An 86-year-old female with past medical history significant for sub-clinical hypothyroidism presented with altered mental status. She was in her usual state of health when she developed fever and worsening fatigue for 1 day associated with generalized weakness. As per EMS, she was found unresponsive with elevated temperatures at nursing home. No recent trauma or sick episode was reported. Her hypothyroidism was sub-clinical with normal t4 levels without any acute worsening symptoms in the last few years. On admission, she was febrile with temperature of 103.4F, tachycardic with a pulse of 144 beats per minute, and tachypniec with a respiratory rate of 28 breaths per minute. She was worked up for potential sources of infection including urinary tract infection, pneumonia and meningitis. She was also worked up for renal and hepatic causes in addition to being evaluated for urinary toxins and metabolites to rule out medication overdose. No spurious use of thyroxine-rich compounds was found as per the nursing home. On admission, thyroid levels were abnormal with elevated free t4 (ft4) and very low Thyroid-Stimulating Hormone(TSH) levels (ft4-7.87, TSH< 0.005). She was diagnosed with thyroid storm in a setting of subclinical hypothyroidism. She was started on steroids, anti-thyroid medications (propylthiouracil), and beta-blocker (propranolol). During the course of her admission, her ft4 was regularly checked which decreased from 7.87 to within normal range at discharge in about a weeks time. She regained her mental status and was stable (back to baseline) at discharge.

3. Discussion

This case demonstrates a very rare yet clinically significant complication of hypothyroidism, associated with significant morbidity. Thyroid storm represents the extreme consequence of a severe thyrotoxicosis [Citation4]. Fortunately, a thyroid storm is a rare event mostly affecting hyperthyroid patients who have been inadequately treated. It is, however, very rare to see in a patient with hypothyroidism. Theoretically, patients with hypothyroidism (on levothyroxine) can develop a state of thyrotoxicosis. However, reports of subclinical hypothyroidism leading to a thyroid storm is extremely rare and has never been reported in the literature. Prognosis is unfavorable in many cases leading to imminent death, unless adequate treatment is quickly done [Citation4].

Our patient had subclinical hypothyroidism. Suspecting thyroid storm in a hypothyroid patient is usually low on the differential. It is essential to confirm the TSH level in a patient with subclinical hypothyroidism. By carefully finding the extent of the disease, one can easily distinguish between hypo-or hyper- thyroid disease. Furthermore, if a thyroid storm is suspected, treatment should not be delayed. This disease can be fatal! Also, free t4 levels should be monitored every day. Once the ft4 starts to decline, the patient’s clinical status will improve rapidly.

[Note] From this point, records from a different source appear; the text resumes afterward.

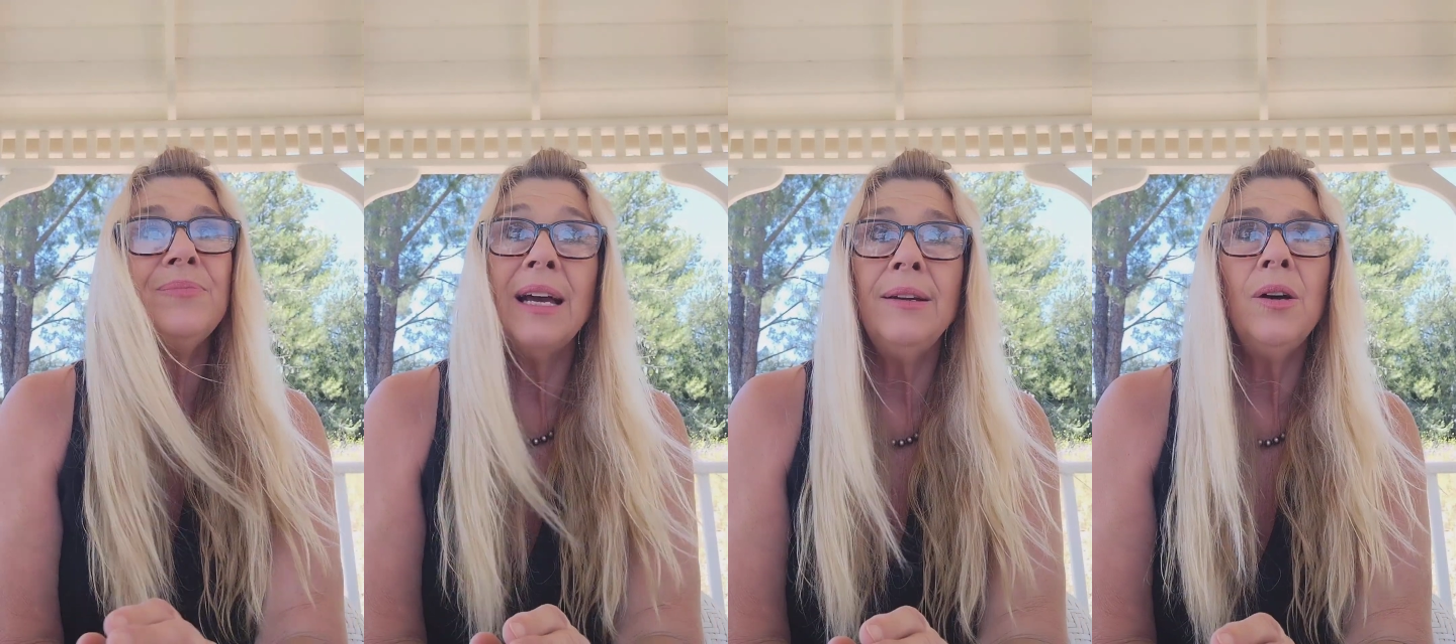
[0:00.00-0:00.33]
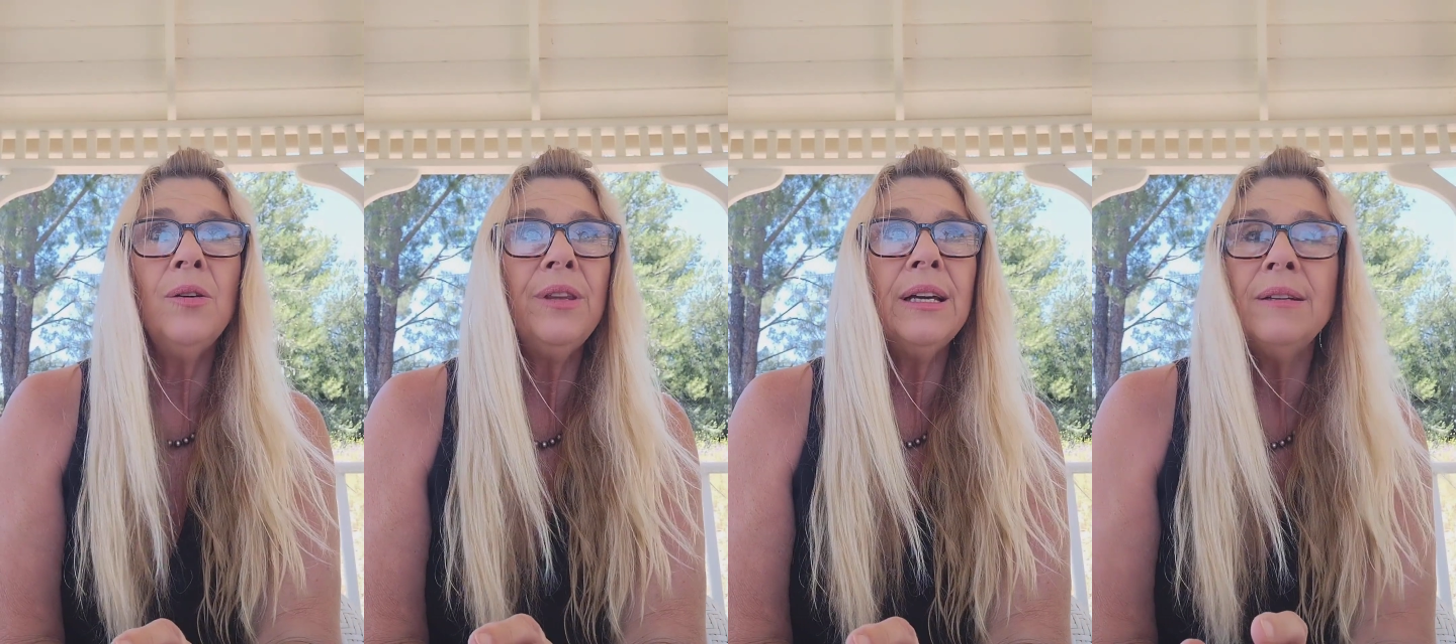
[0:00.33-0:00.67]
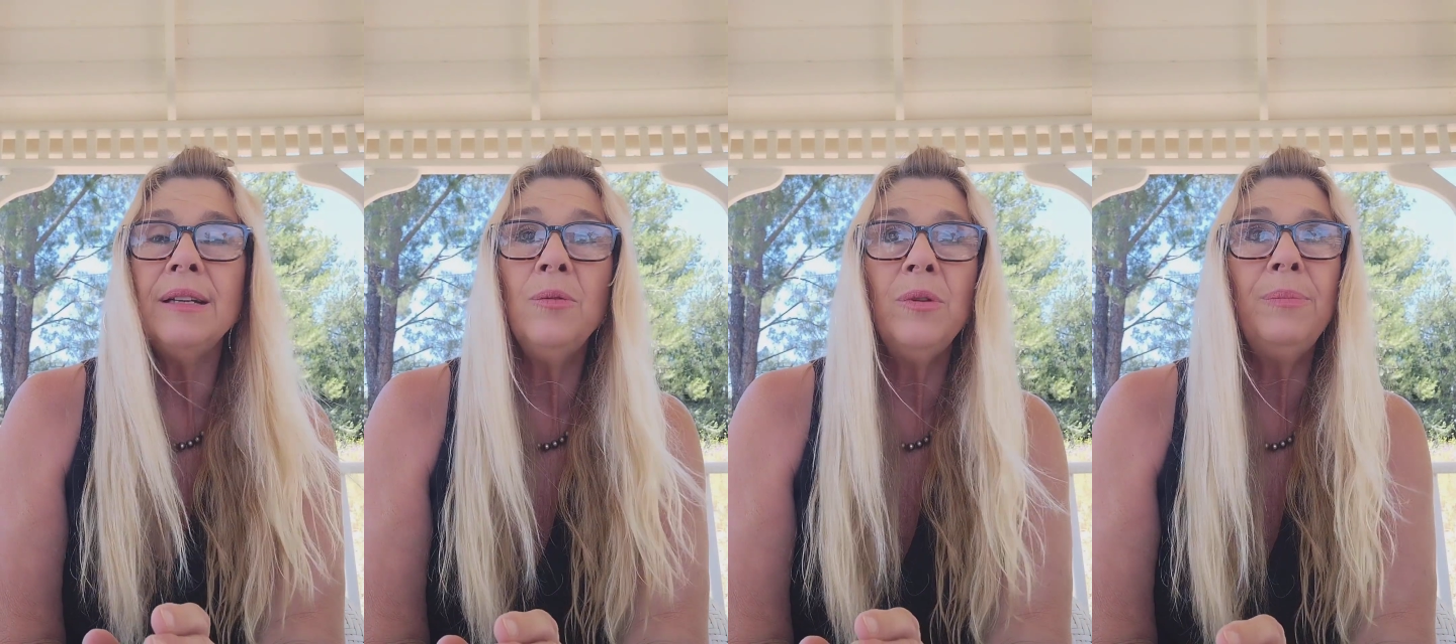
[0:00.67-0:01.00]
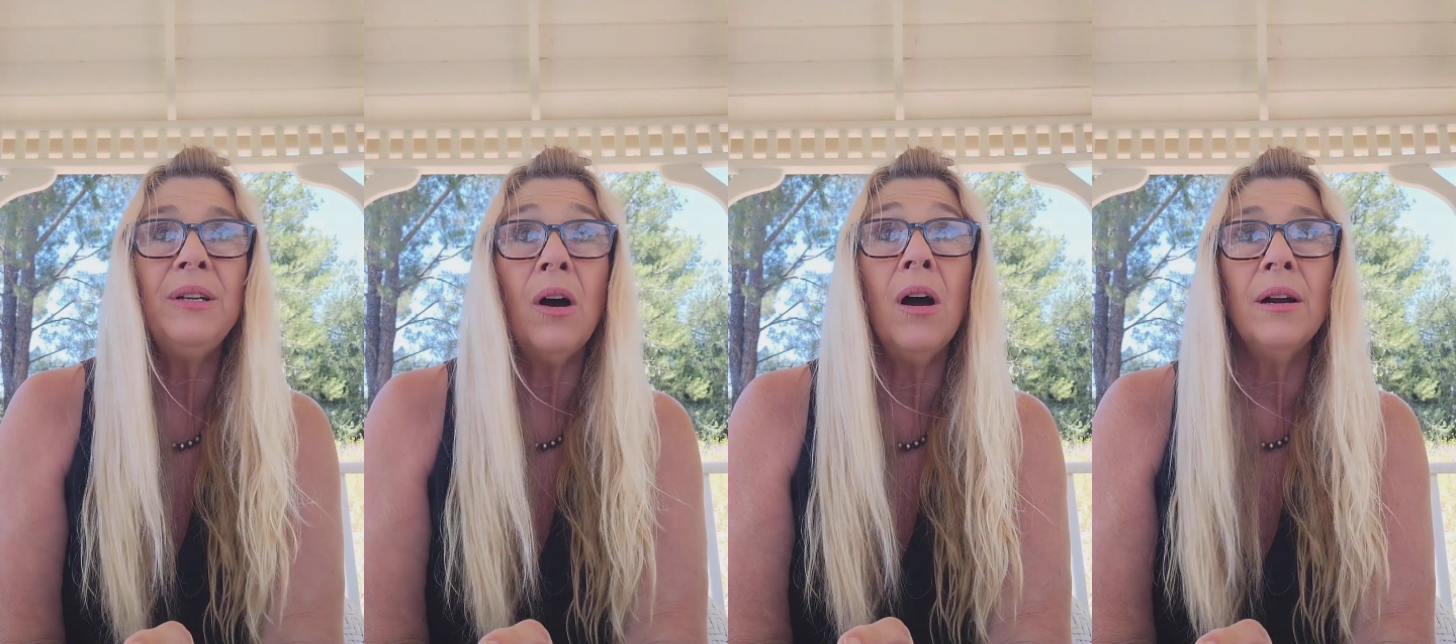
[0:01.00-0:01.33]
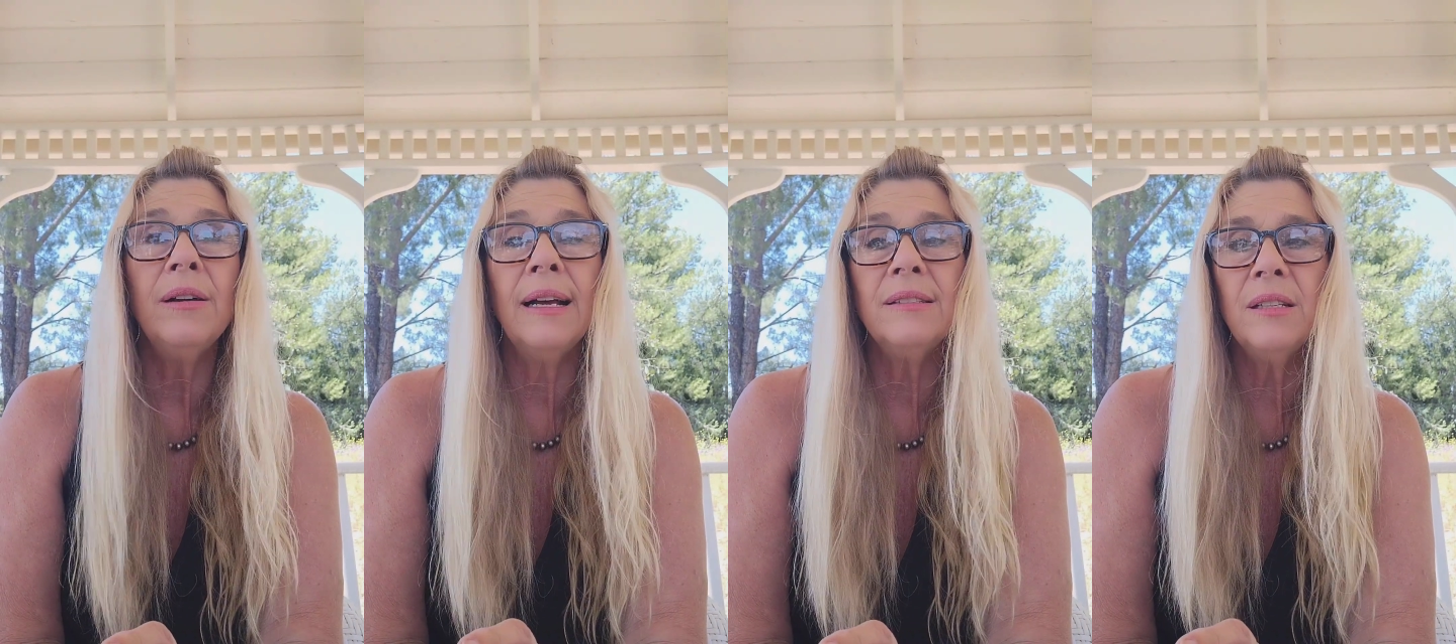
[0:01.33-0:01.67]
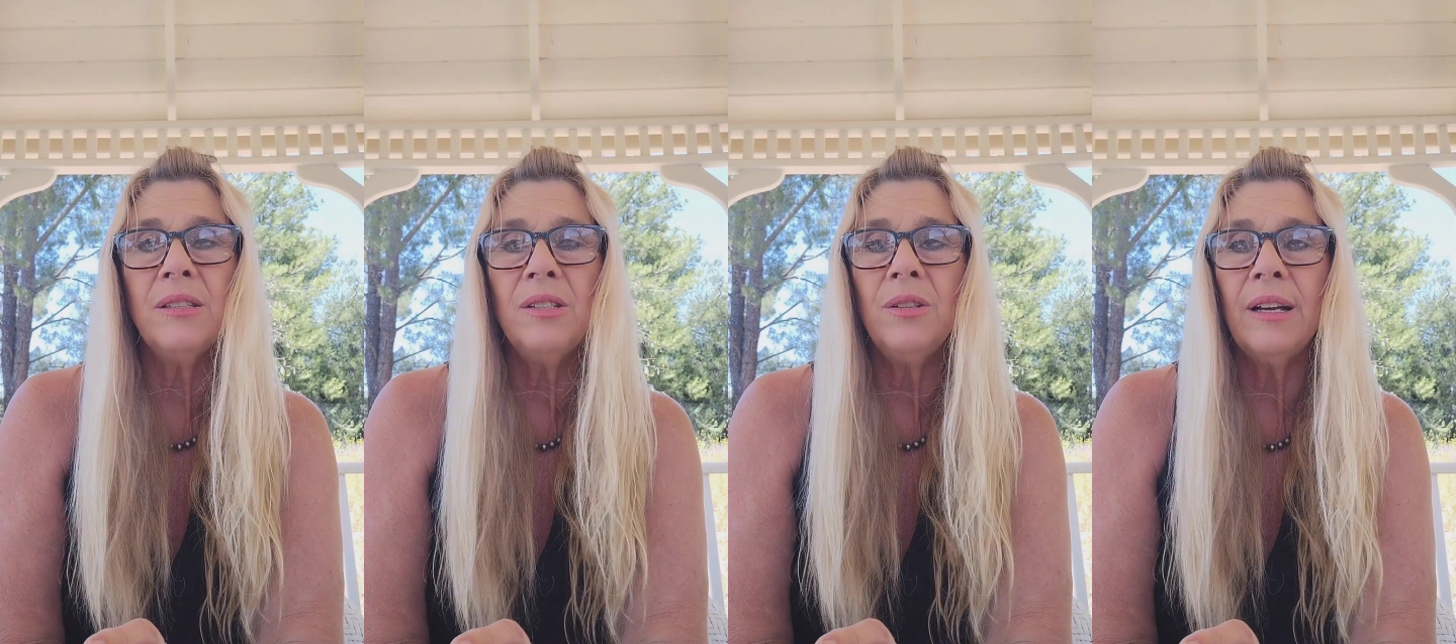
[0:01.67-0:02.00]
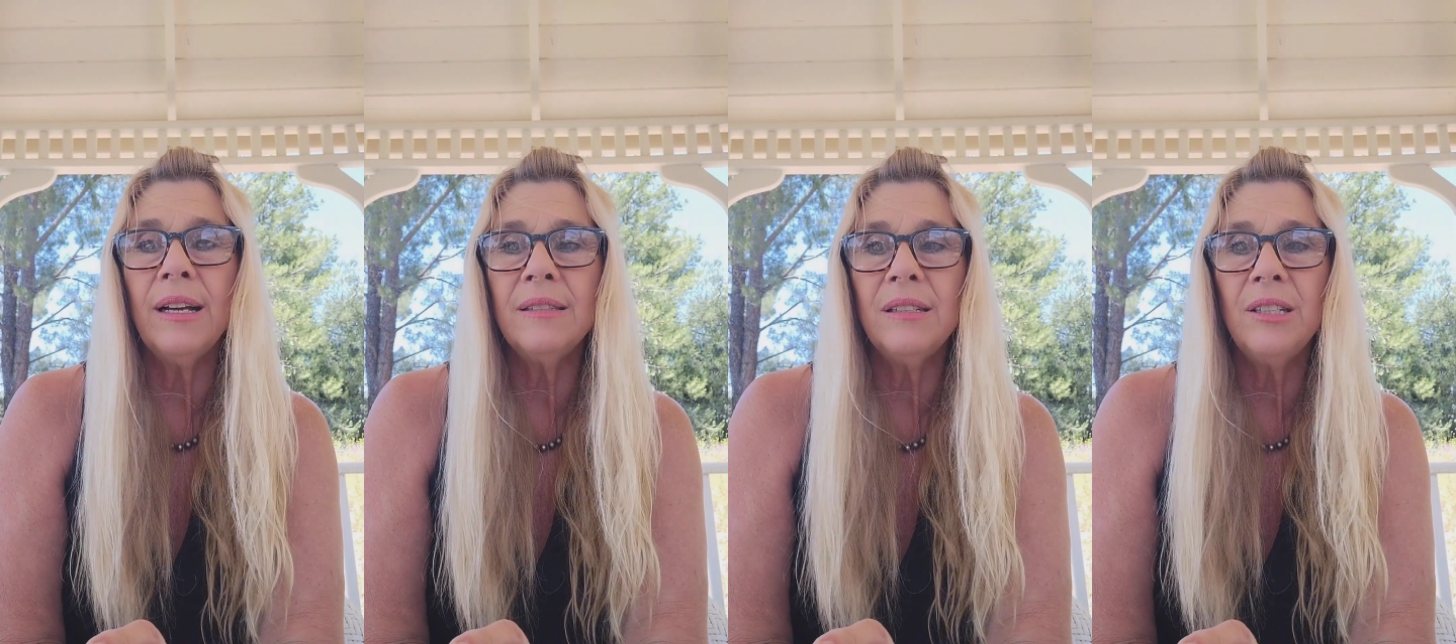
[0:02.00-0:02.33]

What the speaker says: I know that it would be hard as a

In conclusion, development of thyroid storm in a patient with sub-clinical hypothyroidism is a relatively uncommon and dangerous situation. The clinical features of thyroid storm may be related to other co-morbidities which makes diagnosis a clinical challenge. Nonetheless, it is important to be aware of the possibility of development of a thyroid storm in patients with a history of hypothyroidism. All patients with sub-clinical hypothyroidism presenting with altered mental status should be assessed with an initial TSH and free t4 level. In addition, patients, if diagnosed with a thyroid storm, should be treated immediately with appropriate medications since thyrotoxicosis is dangerous. Clinicians must be aware of this rare presentation as this disease can be life-threatening!

Disclosure statement

No potential conflict of interest was reported by the author.